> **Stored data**

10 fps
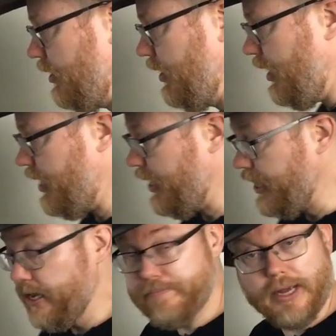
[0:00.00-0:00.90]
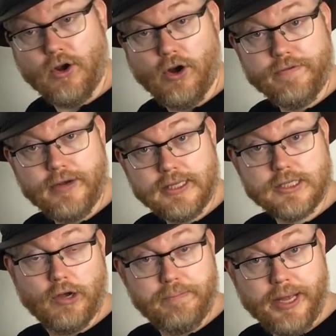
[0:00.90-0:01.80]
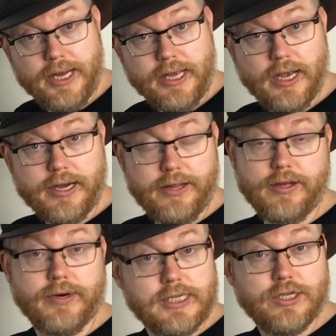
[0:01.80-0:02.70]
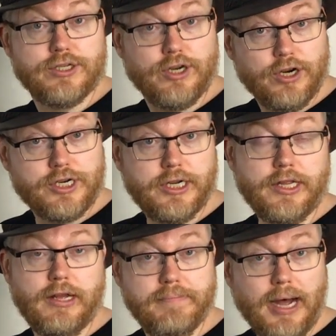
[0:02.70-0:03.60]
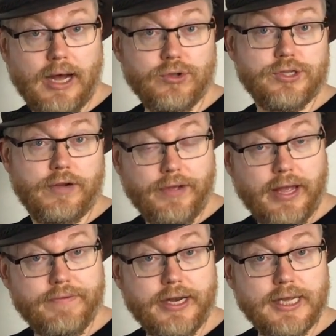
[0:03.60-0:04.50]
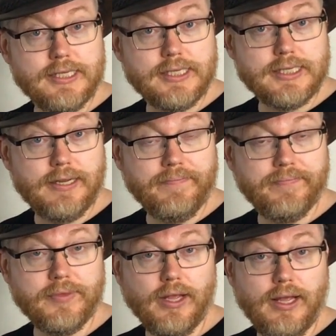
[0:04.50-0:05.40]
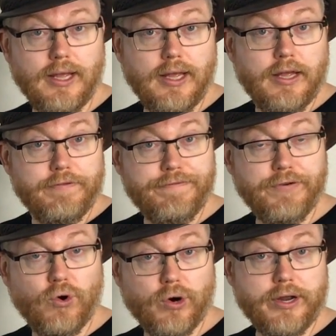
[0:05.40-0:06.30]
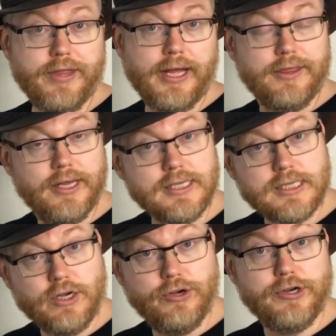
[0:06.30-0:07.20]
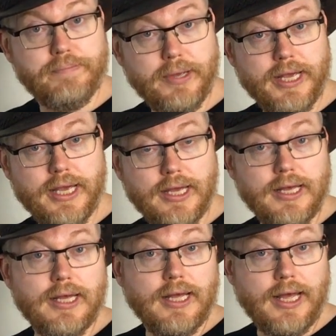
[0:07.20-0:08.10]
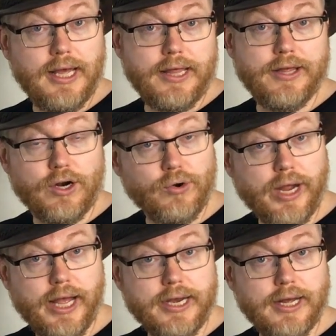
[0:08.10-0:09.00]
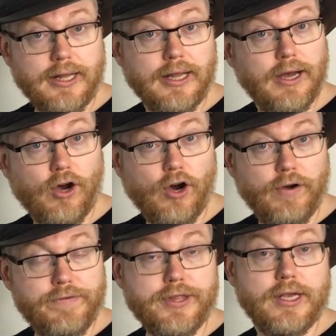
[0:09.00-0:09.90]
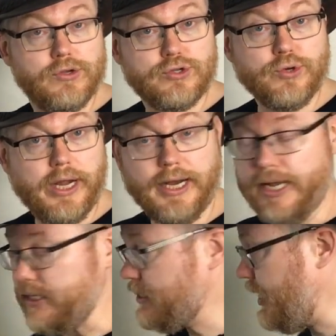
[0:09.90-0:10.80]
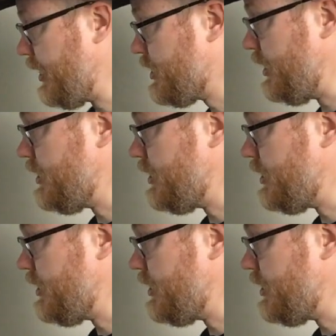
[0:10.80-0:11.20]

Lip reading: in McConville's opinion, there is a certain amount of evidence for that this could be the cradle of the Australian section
---
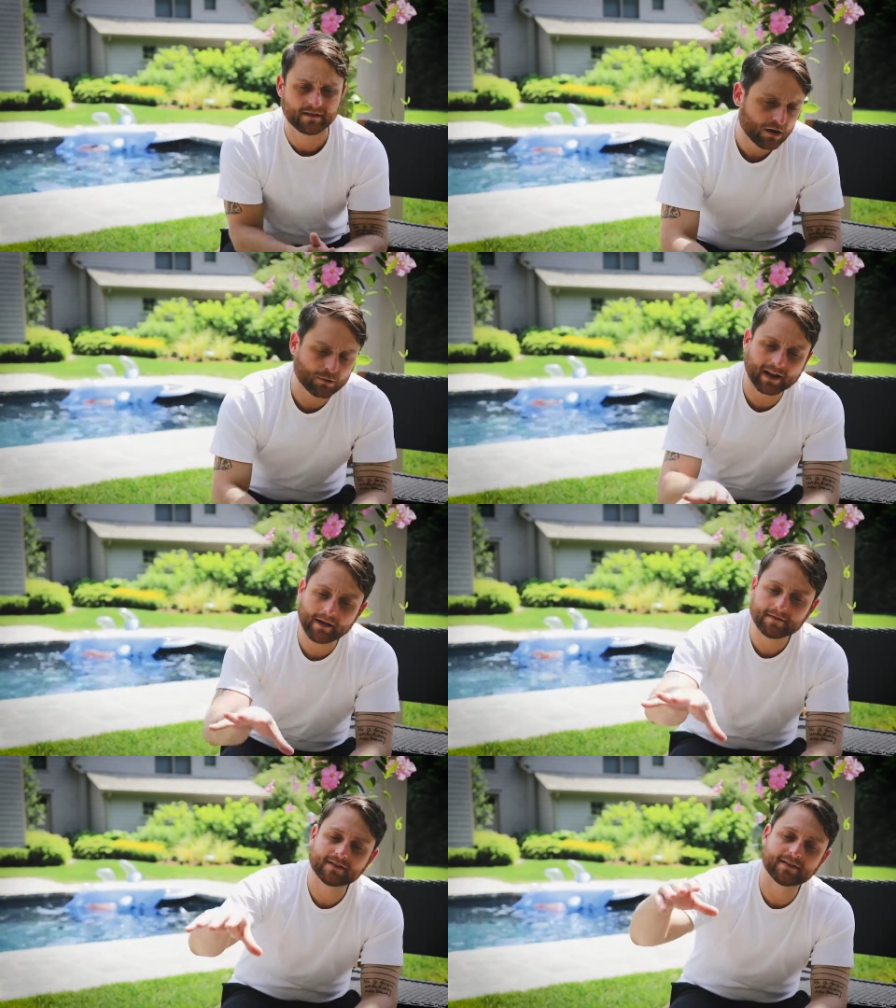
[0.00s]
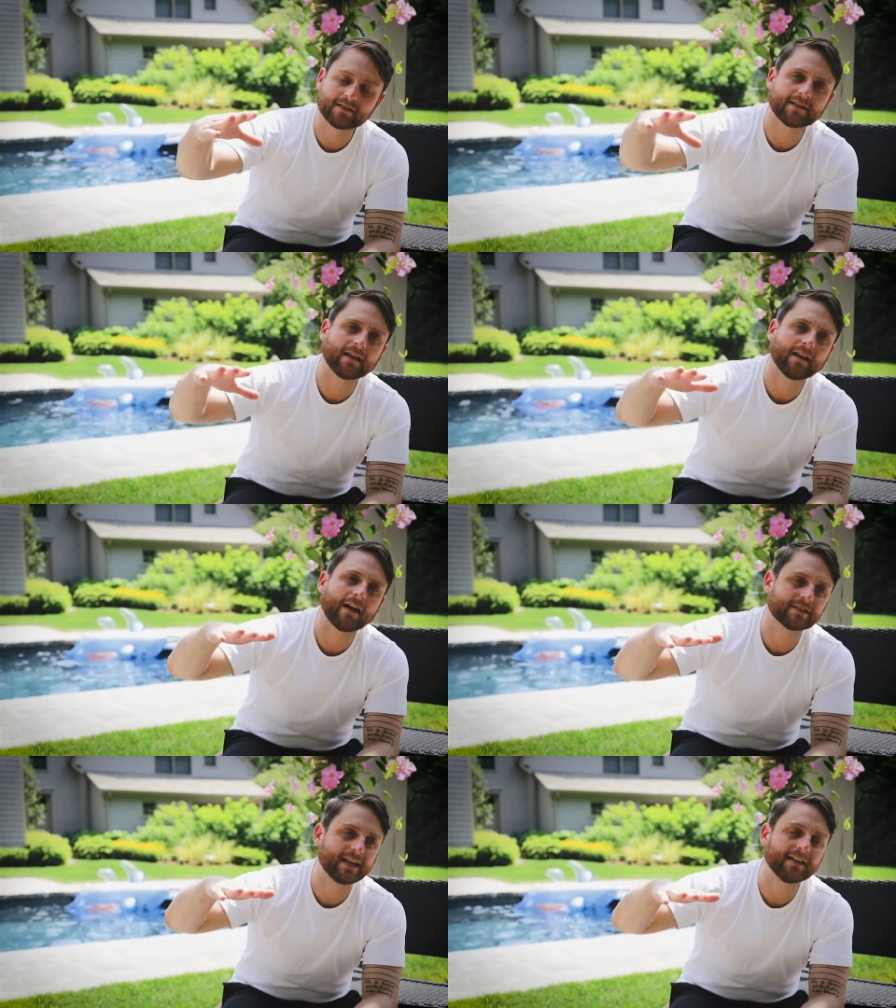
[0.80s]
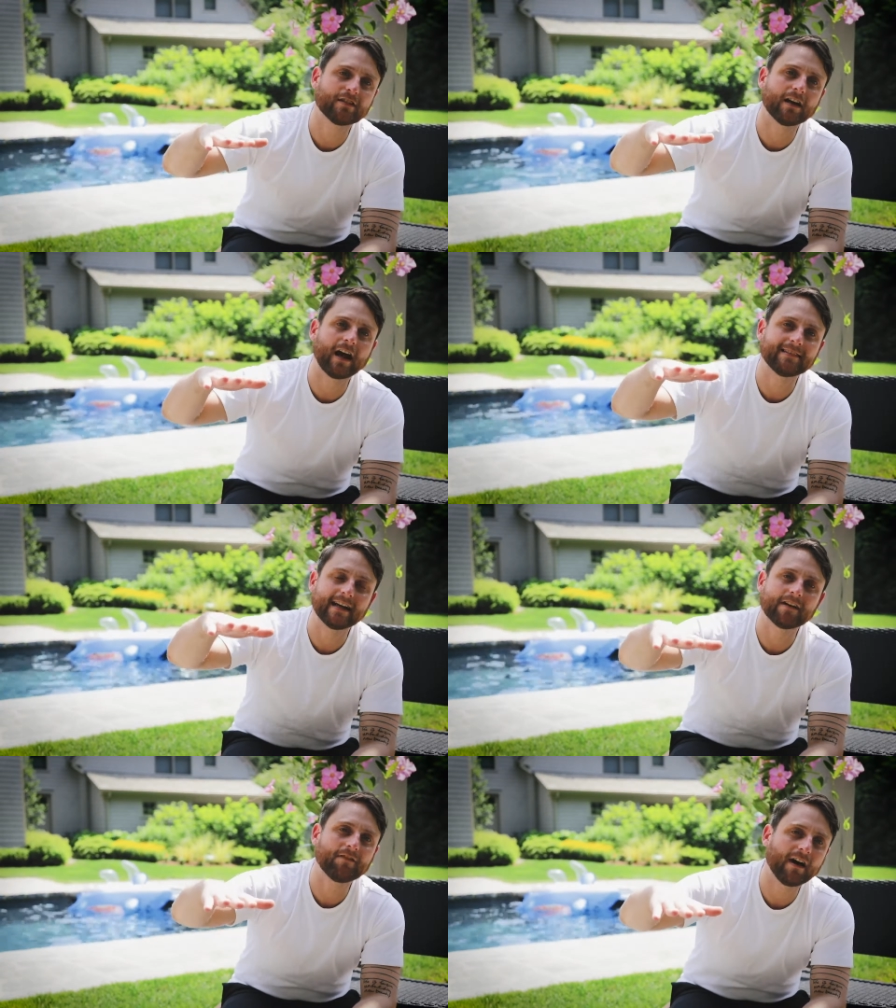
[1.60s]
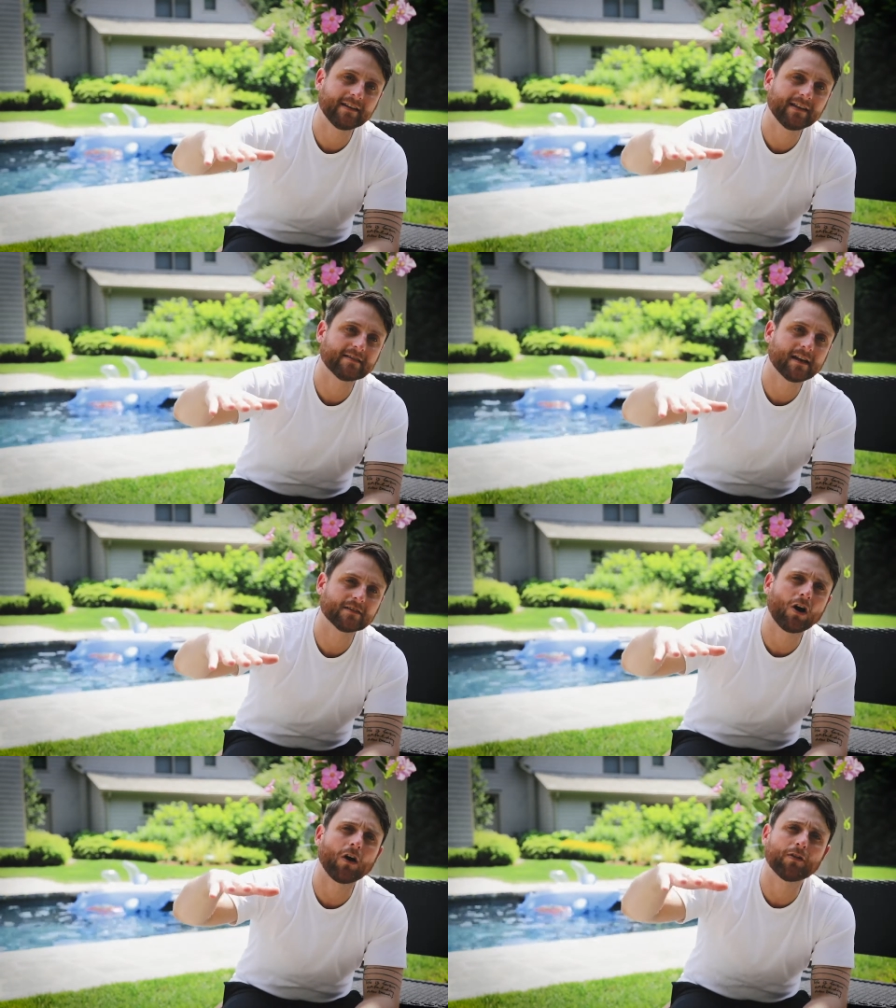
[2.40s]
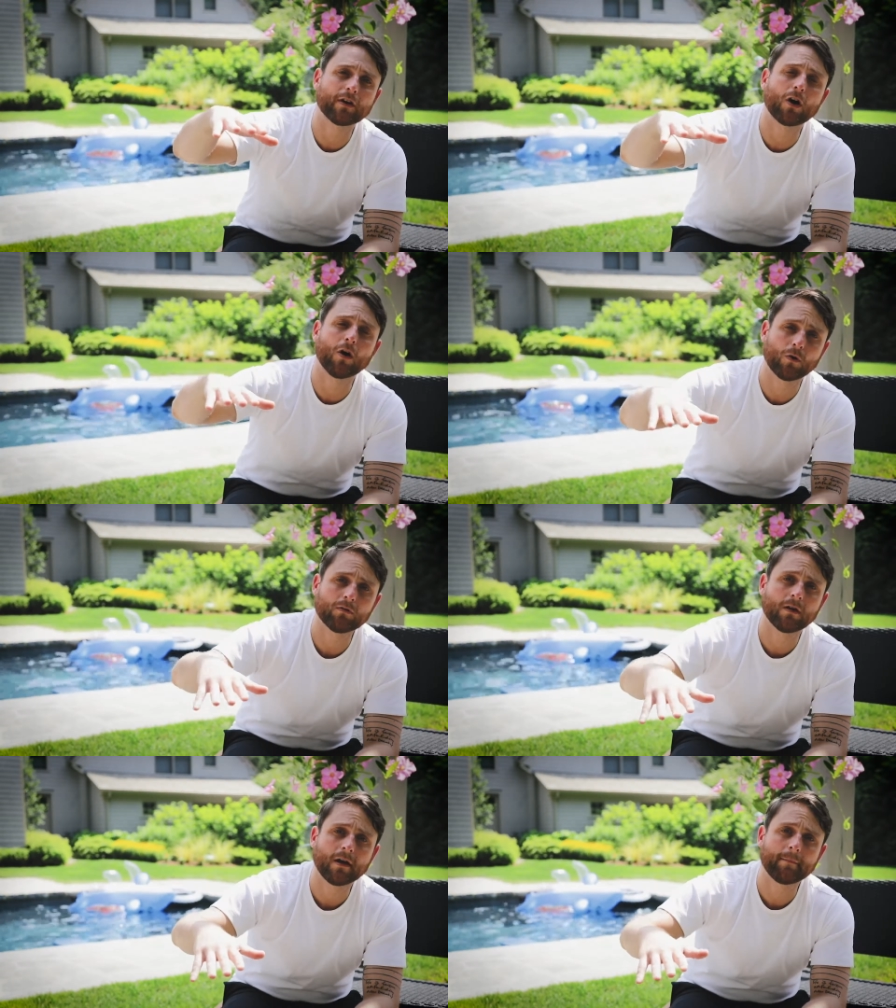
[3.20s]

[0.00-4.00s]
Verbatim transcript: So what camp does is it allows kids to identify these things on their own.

> **What to produce**
The data above holds the lines to copy: start at the one with "[0:01.80-0:02.70]", stop at the one with "[0:10.80-0:11.20]", include both, copy them exactly without pictures, and copy nothing else.

> **Output**
[0:01.80-0:02.70]
[0:02.70-0:03.60]
[0:03.60-0:04.50]
[0:04.50-0:05.40]
[0:05.40-0:06.30]
[0:06.30-0:07.20]
[0:07.20-0:08.10]
[0:08.10-0:09.00]
[0:09.00-0:09.90]
[0:09.90-0:10.80]
[0:10.80-0:11.20]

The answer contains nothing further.